■ **About this task**
Should any entry include an image, skip the image and copy the entry exactly.

■ **Dataset**
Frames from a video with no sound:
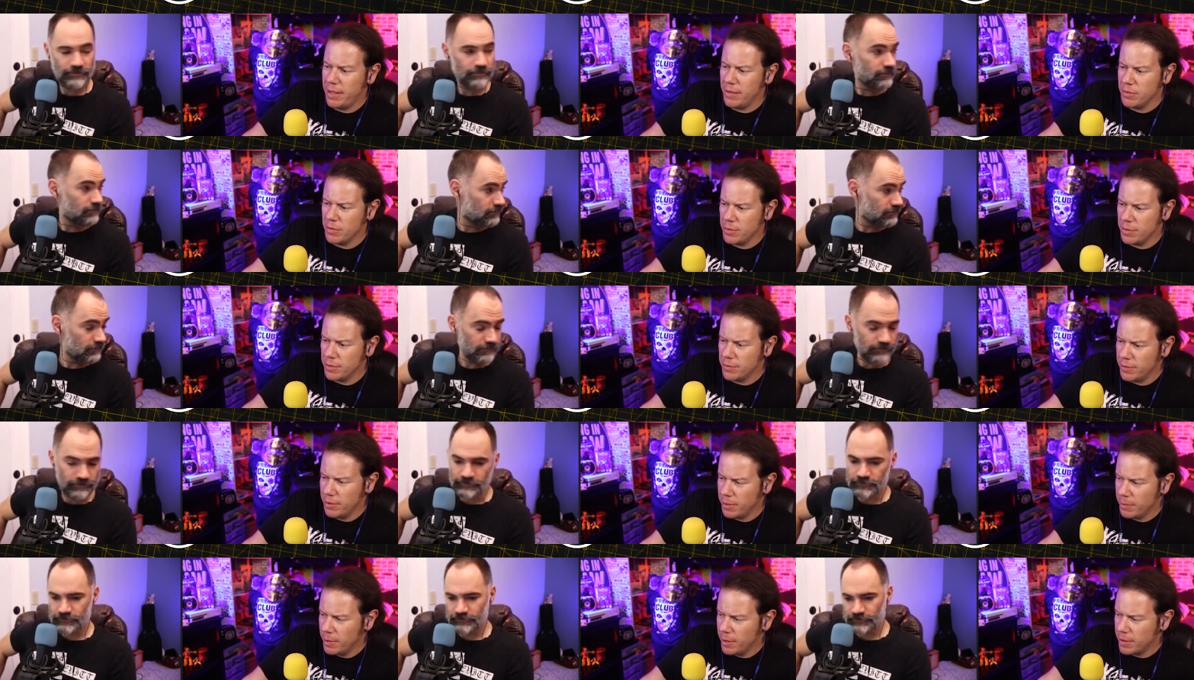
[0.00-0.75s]
Speaker 1: dives always
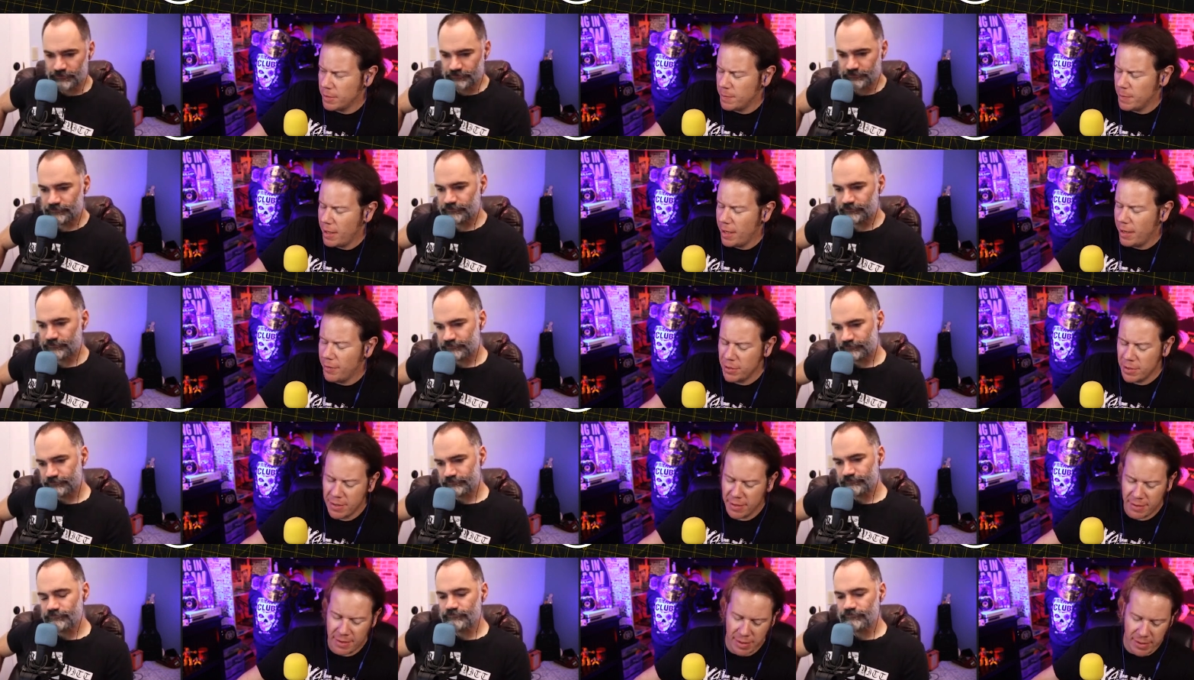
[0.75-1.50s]
freak me out. But ever
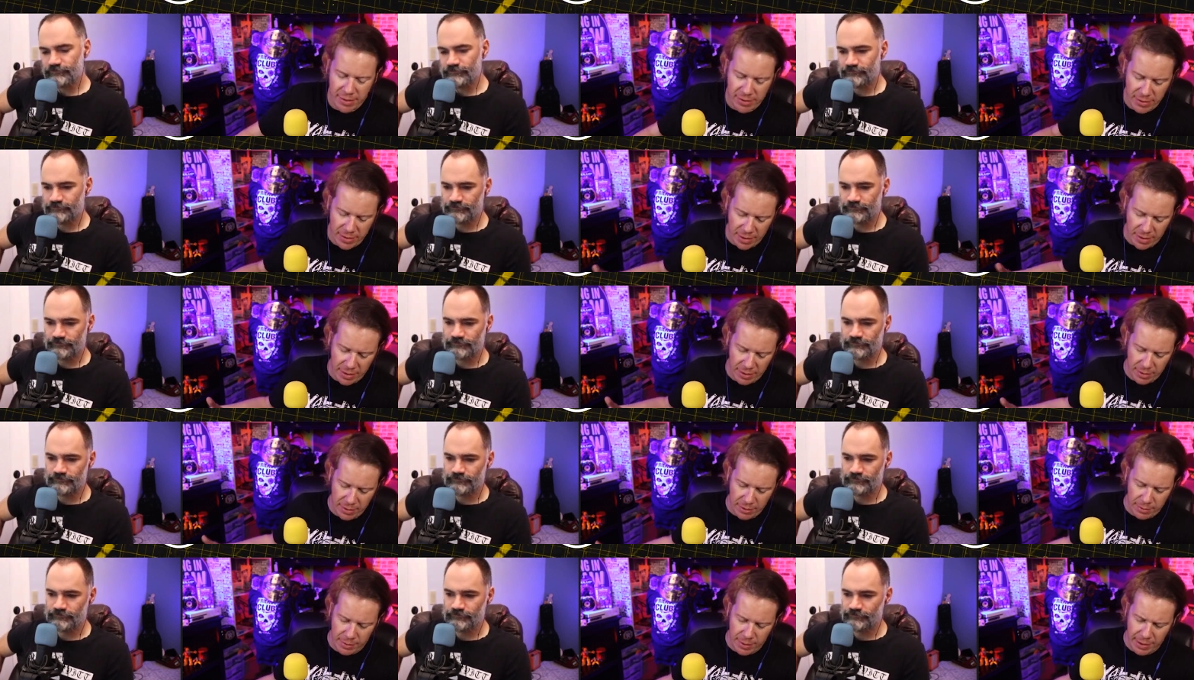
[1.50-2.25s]
since I saw the
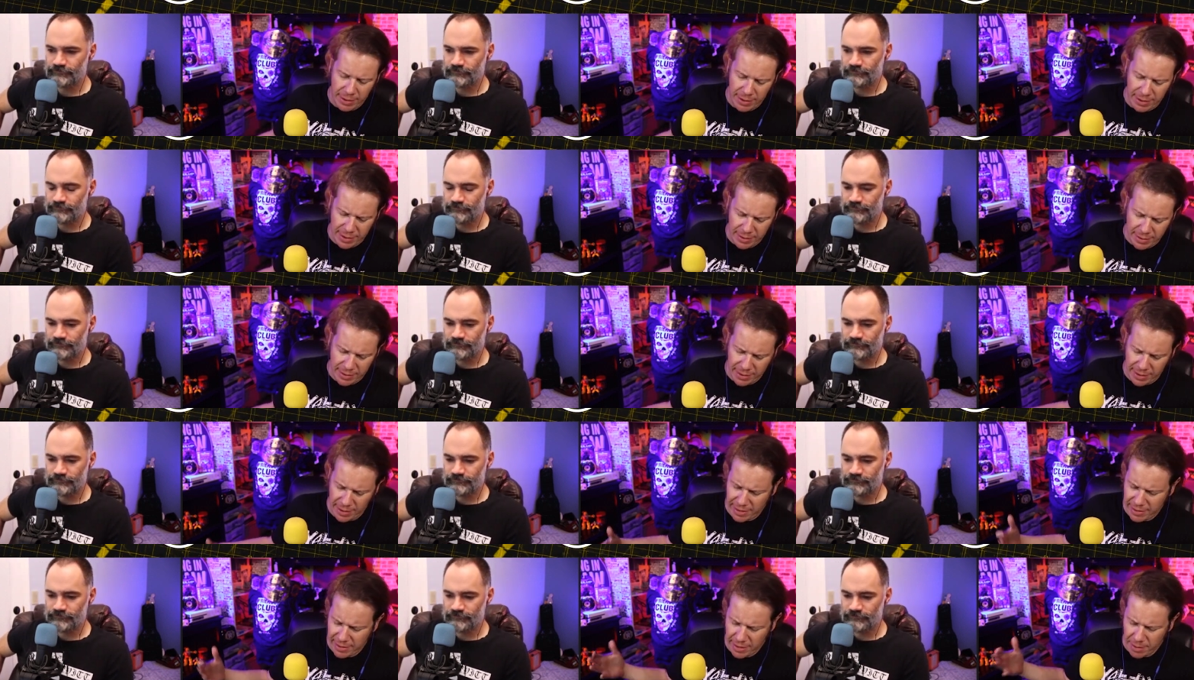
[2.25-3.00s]
one that uh,
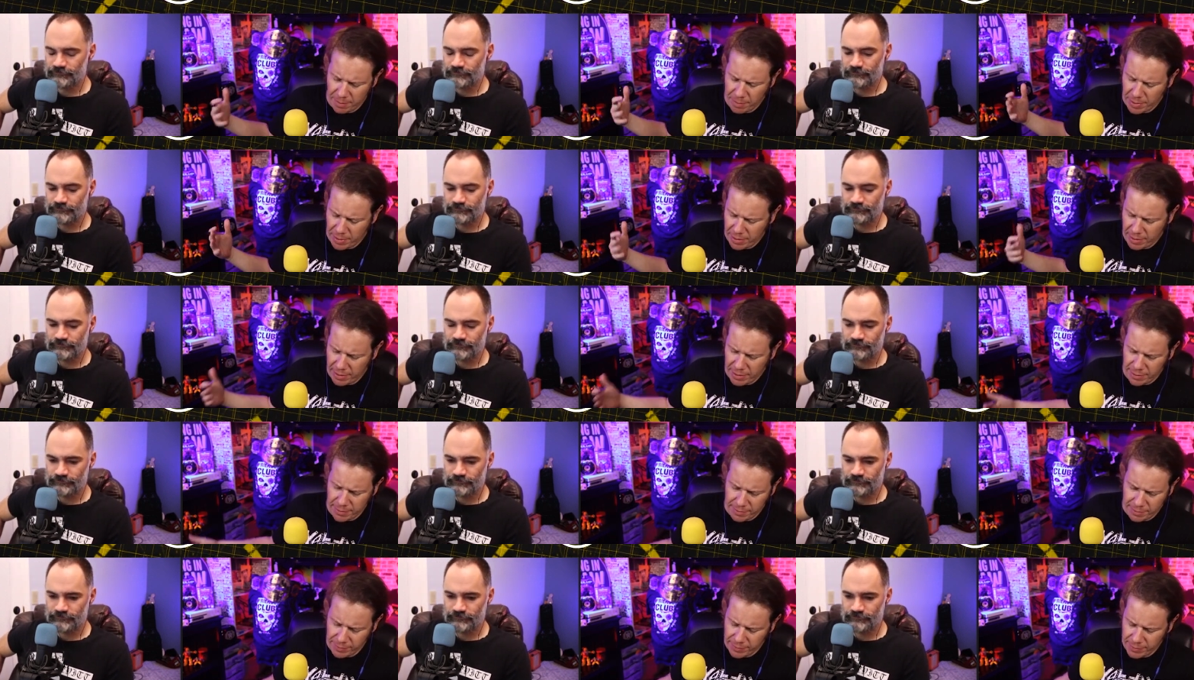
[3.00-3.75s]
ended up uh,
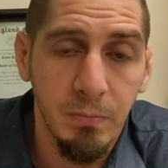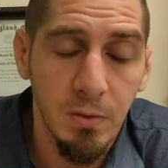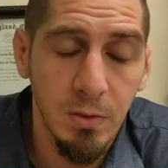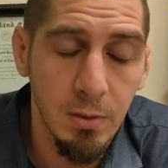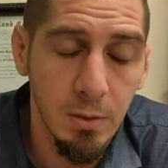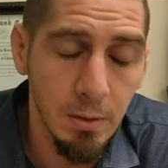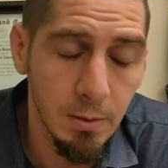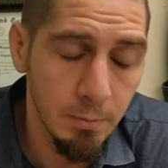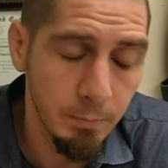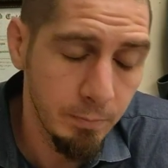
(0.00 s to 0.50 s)

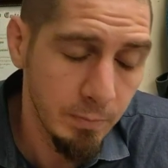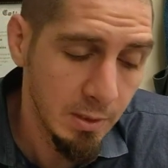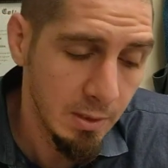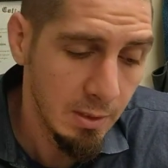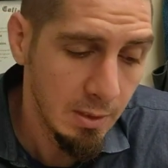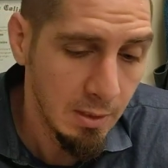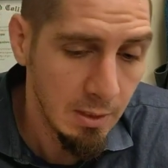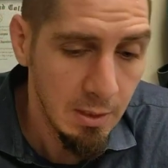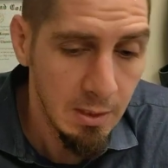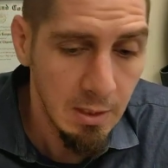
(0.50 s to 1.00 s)
So
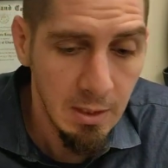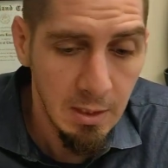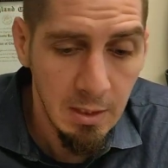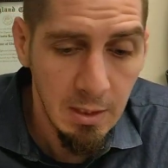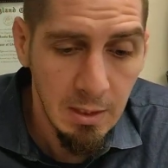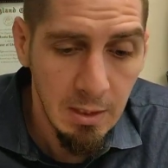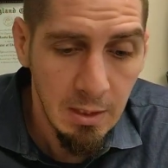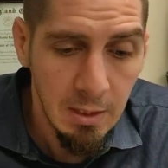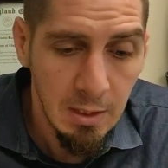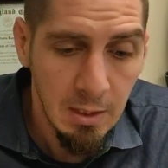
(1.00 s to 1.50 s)

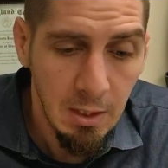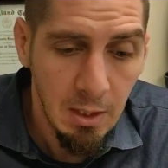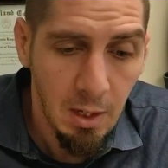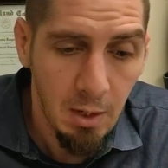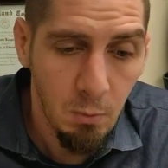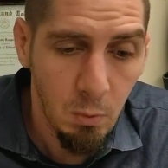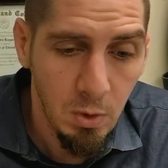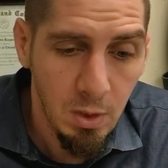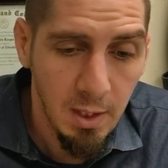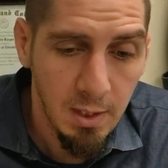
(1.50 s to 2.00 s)

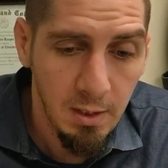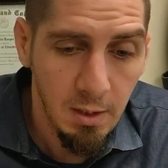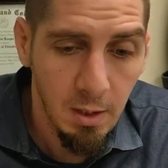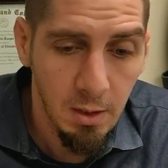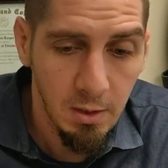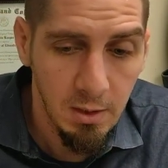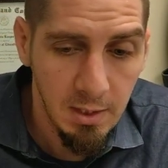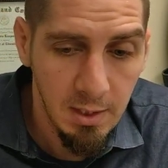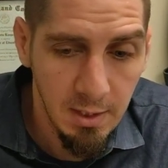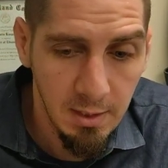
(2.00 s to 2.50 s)
I would like
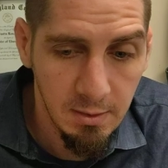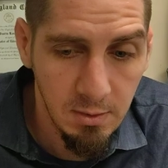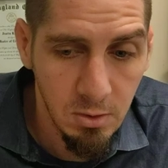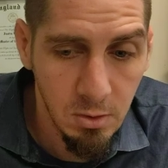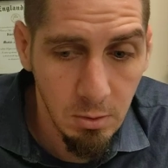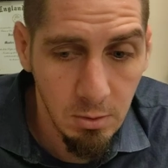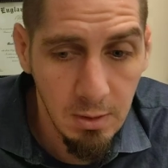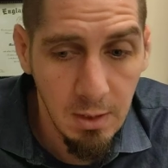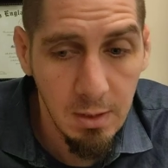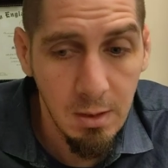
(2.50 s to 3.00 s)
our
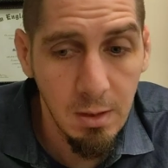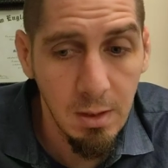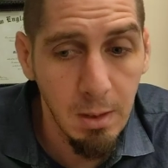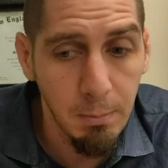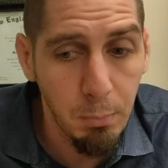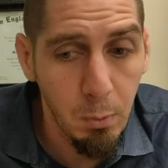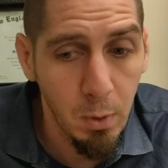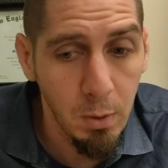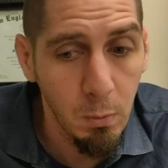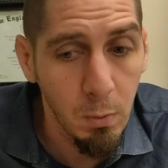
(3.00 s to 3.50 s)
kids to get to
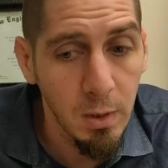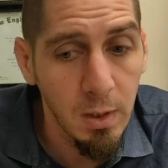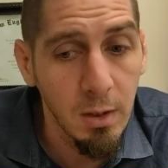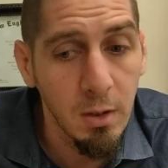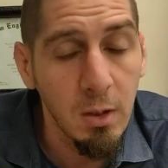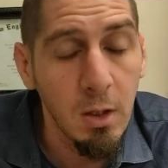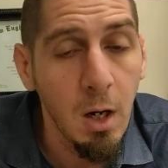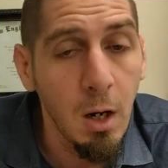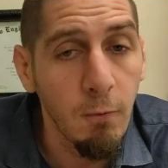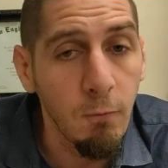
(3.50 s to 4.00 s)
that point where
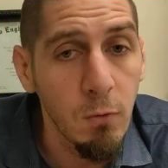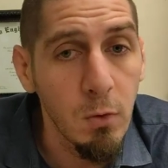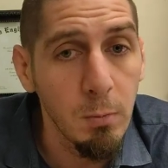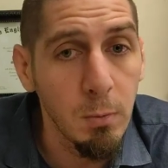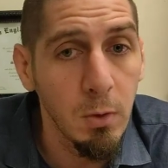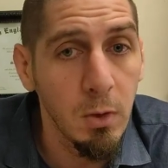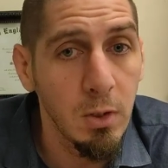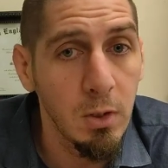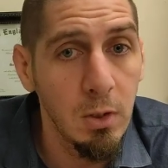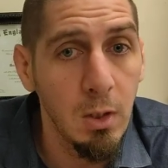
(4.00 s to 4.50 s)
they're
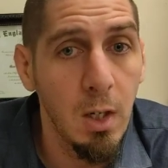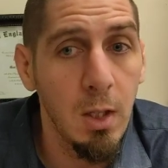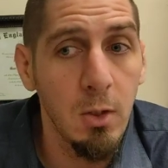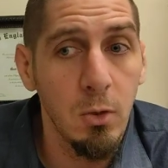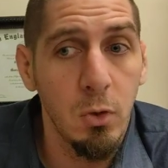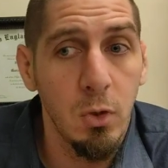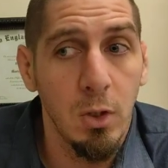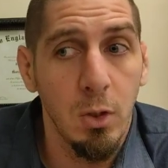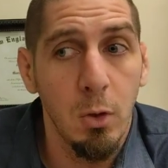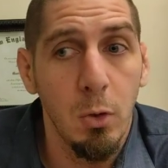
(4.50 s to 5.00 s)
comfortable
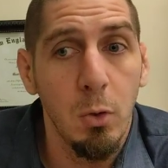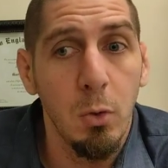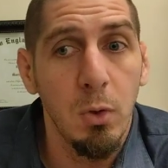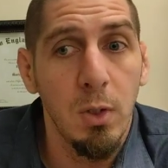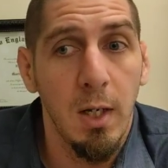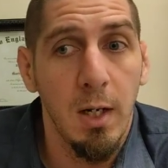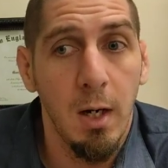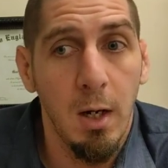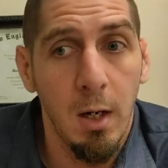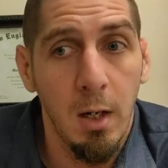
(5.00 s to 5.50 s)
acknowledging who
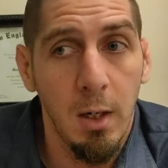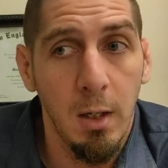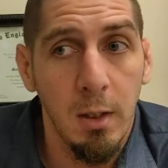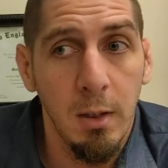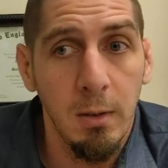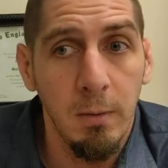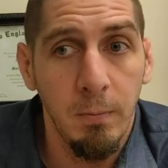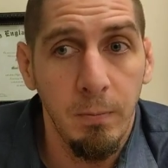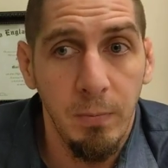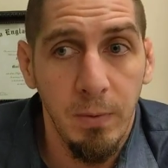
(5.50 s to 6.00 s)
they
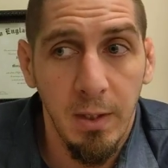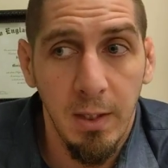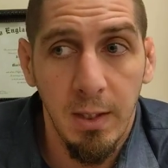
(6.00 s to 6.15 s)
are,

■ **Finished exercise**
Frames from a video with no sound:
[0.00-0.75s]
Speaker 1: dives always
[0.75-1.50s]
freak me out. But ever
[1.50-2.25s]
since I saw the
[2.25-3.00s]
one that uh,
[3.00-3.75s]
ended up uh,
(0.00 s to 0.50 s)

(0.50 s to 1.00 s)
So
(1.00 s to 1.50 s)

(1.50 s to 2.00 s)

(2.00 s to 2.50 s)
I would like
(2.50 s to 3.00 s)
our
(3.00 s to 3.50 s)
kids to get to
(3.50 s to 4.00 s)
that point where
(4.00 s to 4.50 s)
they're
(4.50 s to 5.00 s)
comfortable
(5.00 s to 5.50 s)
acknowledging who
(5.50 s to 6.00 s)
they
(6.00 s to 6.15 s)
are,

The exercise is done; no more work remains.